> [ABOUT THIS EXERCISE]:
Return all the lines below exactly. Any picture among them is omitted.

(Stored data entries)
● ● ● ●

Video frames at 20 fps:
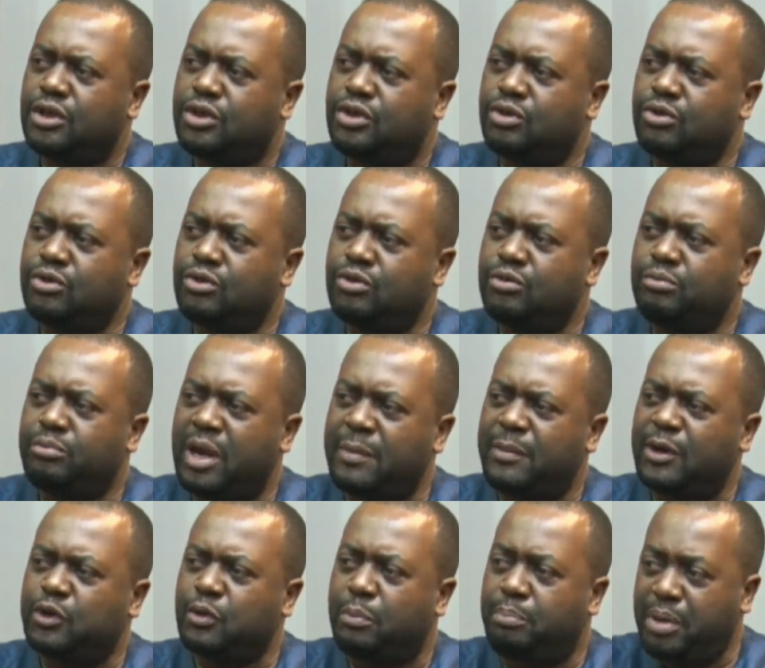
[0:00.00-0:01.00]
to be
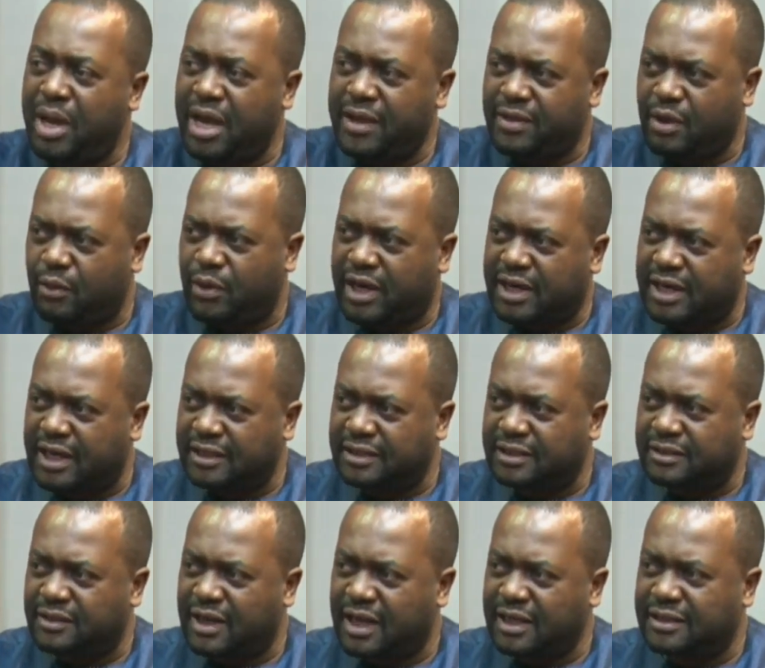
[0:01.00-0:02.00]
able to pay the
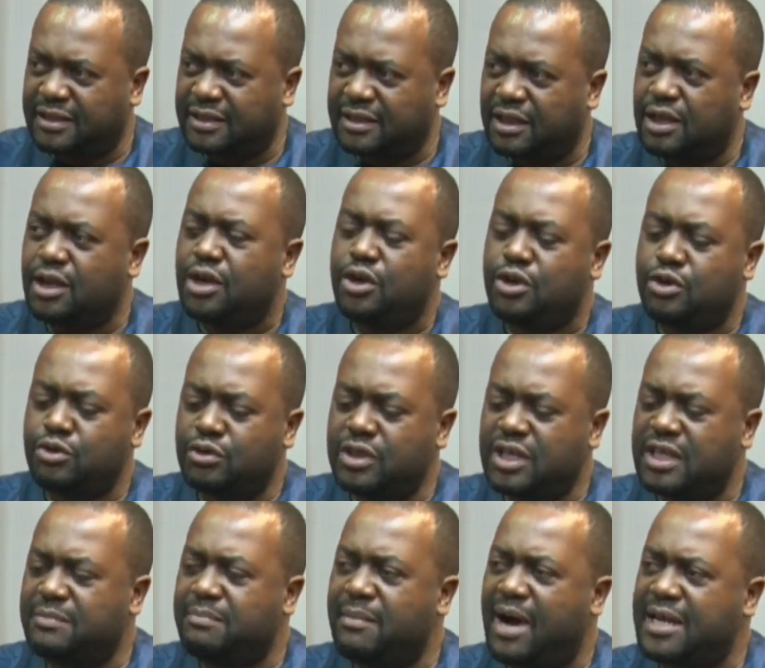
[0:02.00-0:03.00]
workers, right? You
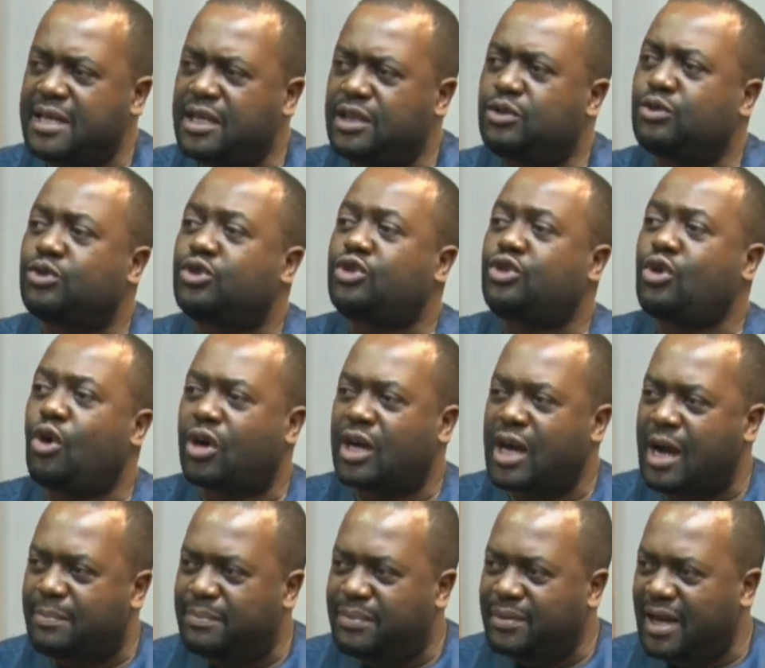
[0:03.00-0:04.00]
need money to stock
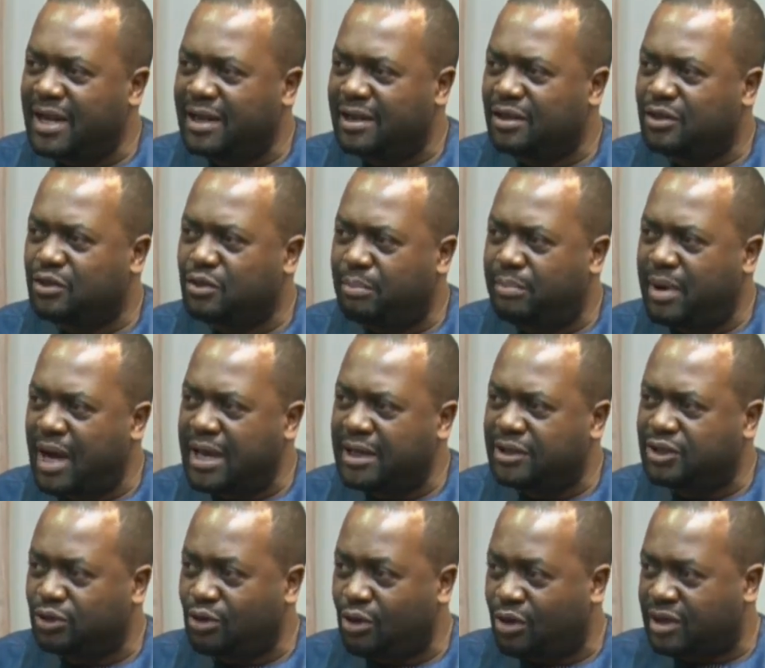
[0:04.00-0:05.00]
up, to buy
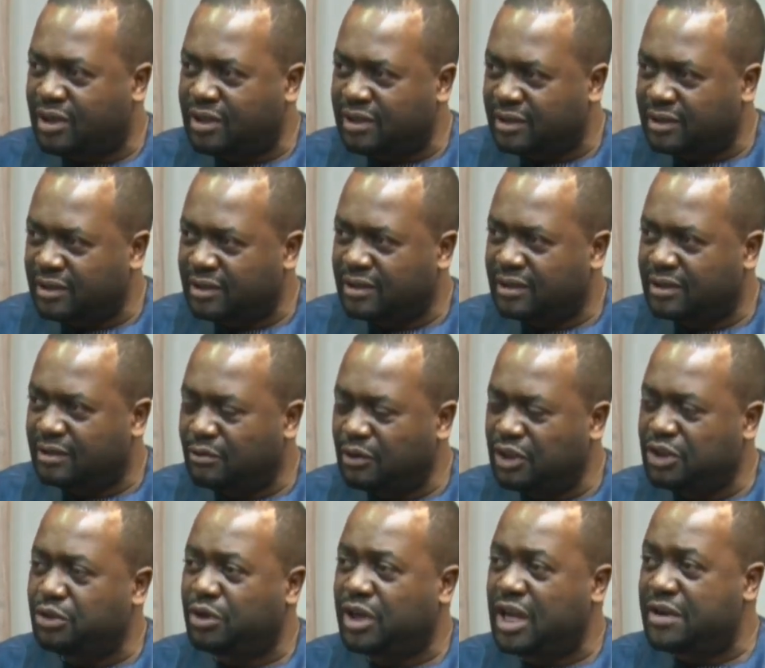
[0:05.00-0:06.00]
stock,
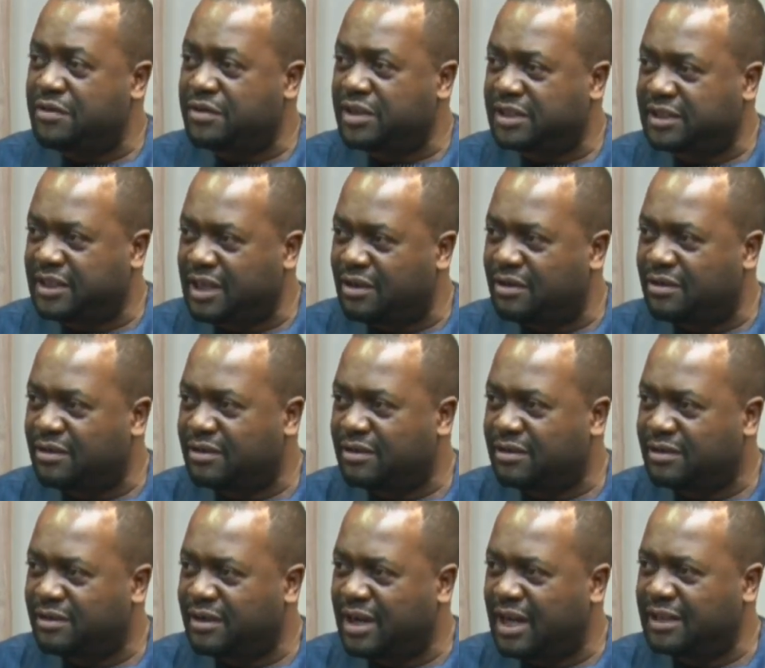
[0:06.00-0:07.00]
which you can resell,
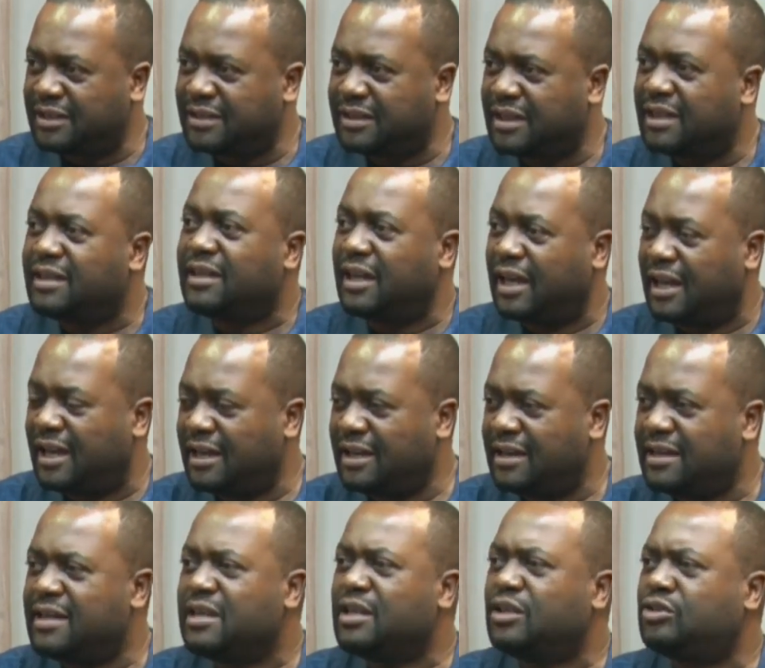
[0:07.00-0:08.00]
right?
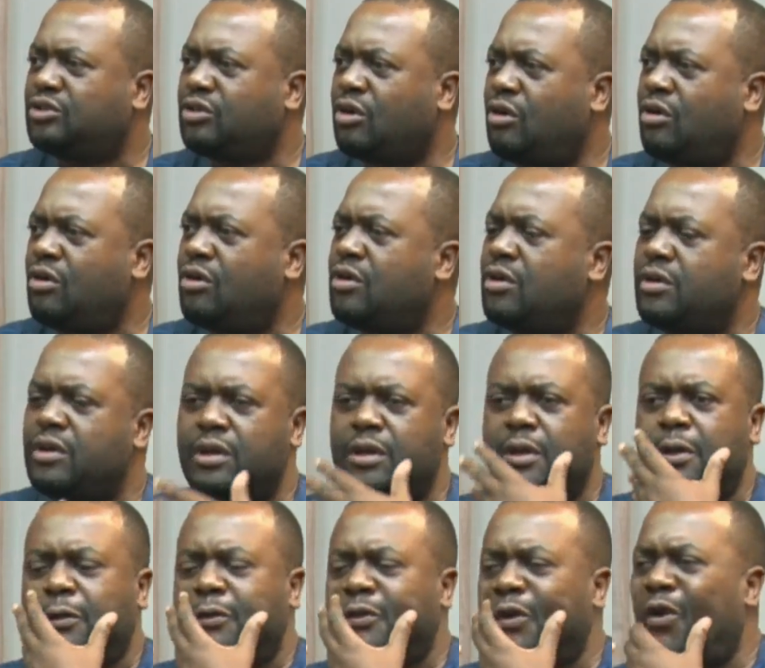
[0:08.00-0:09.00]
So
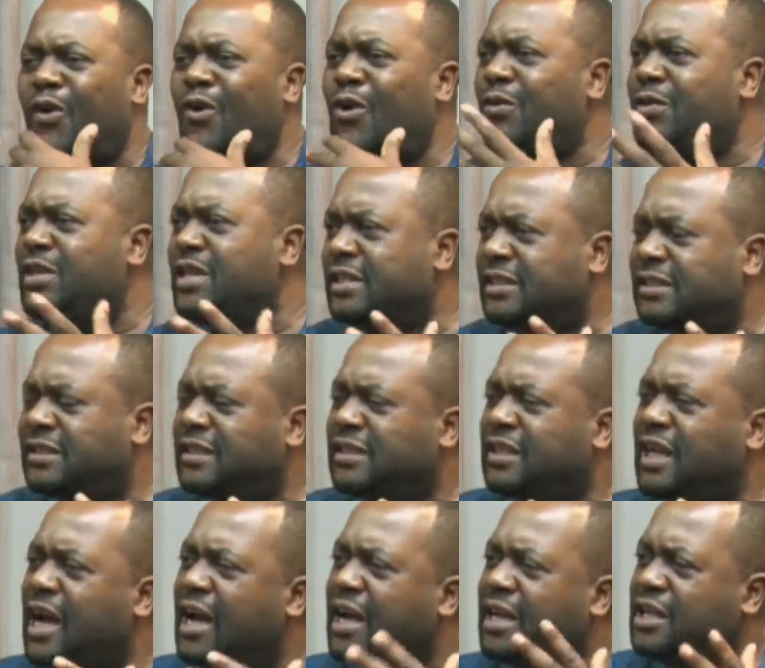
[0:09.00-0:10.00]
all these
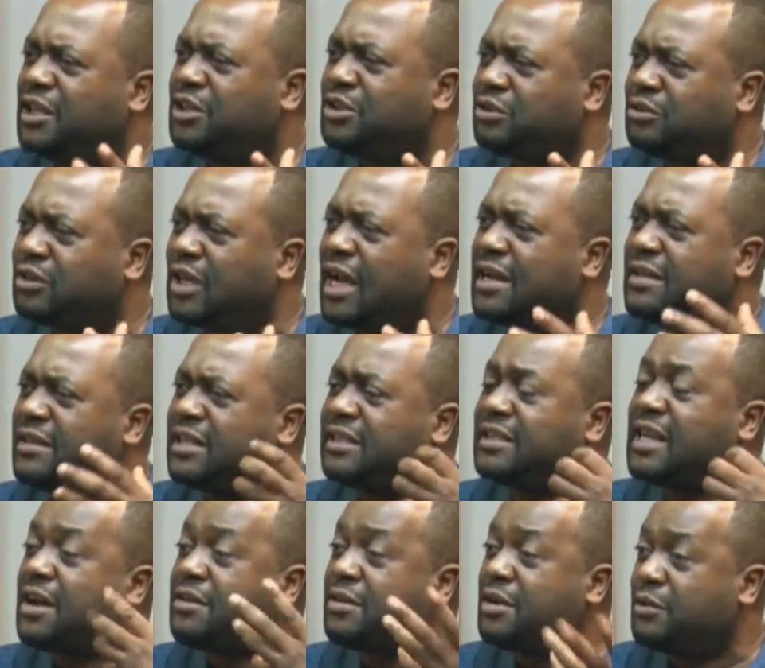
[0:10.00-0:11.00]
are issues, and these
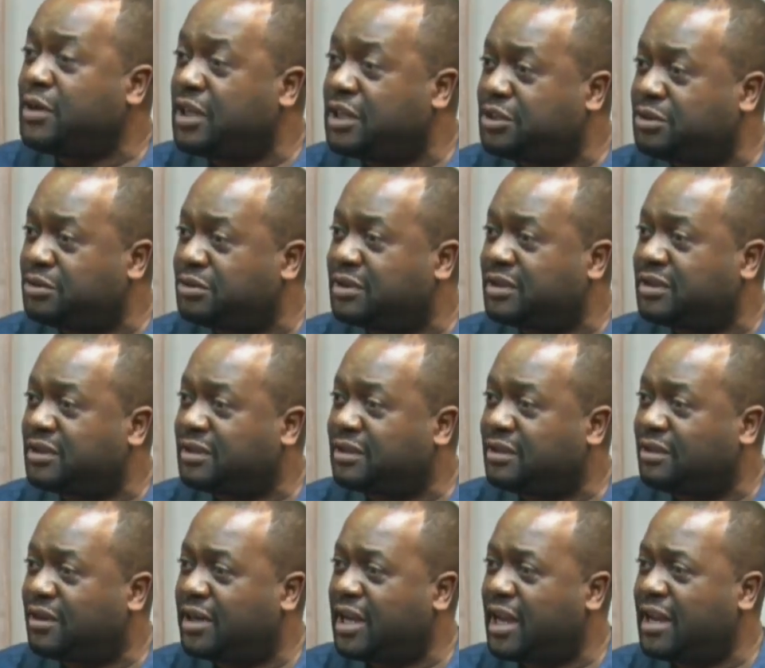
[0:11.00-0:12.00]
are real issues,
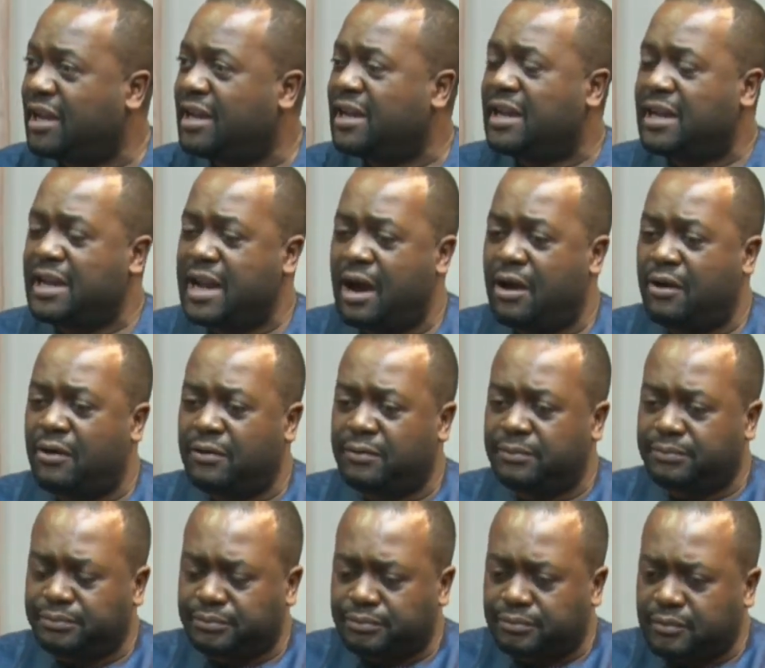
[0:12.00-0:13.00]
okay? Now,
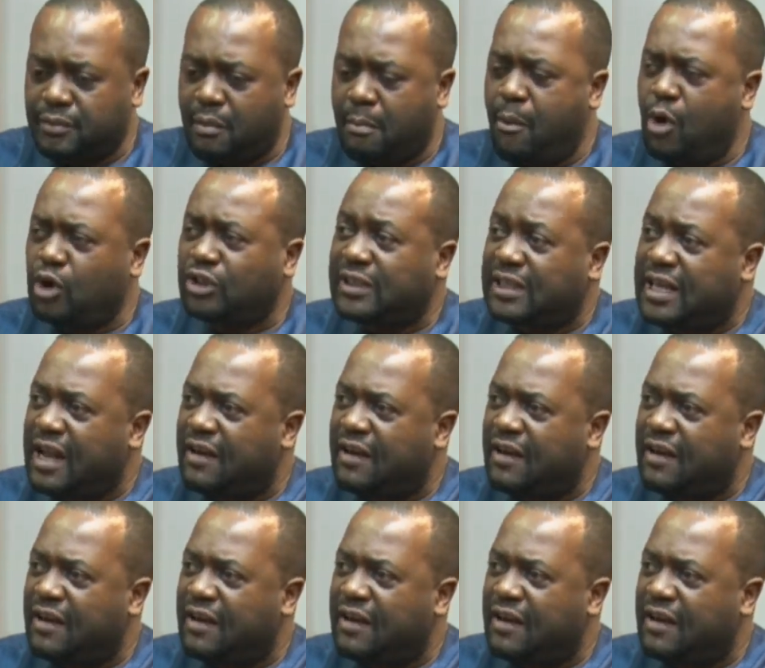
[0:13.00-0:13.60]
most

● ● ● ●

> [ANSWER TO THE PROBLEM]:
Video frames at 20 fps:
[0:00.00-0:01.00]
to be
[0:01.00-0:02.00]
able to pay the
[0:02.00-0:03.00]
workers, right? You
[0:03.00-0:04.00]
need money to stock
[0:04.00-0:05.00]
up, to buy
[0:05.00-0:06.00]
stock,
[0:06.00-0:07.00]
which you can resell,
[0:07.00-0:08.00]
right?
[0:08.00-0:09.00]
So
[0:09.00-0:10.00]
all these
[0:10.00-0:11.00]
are issues, and these
[0:11.00-0:12.00]
are real issues,
[0:12.00-0:13.00]
okay? Now,
[0:13.00-0:13.60]
most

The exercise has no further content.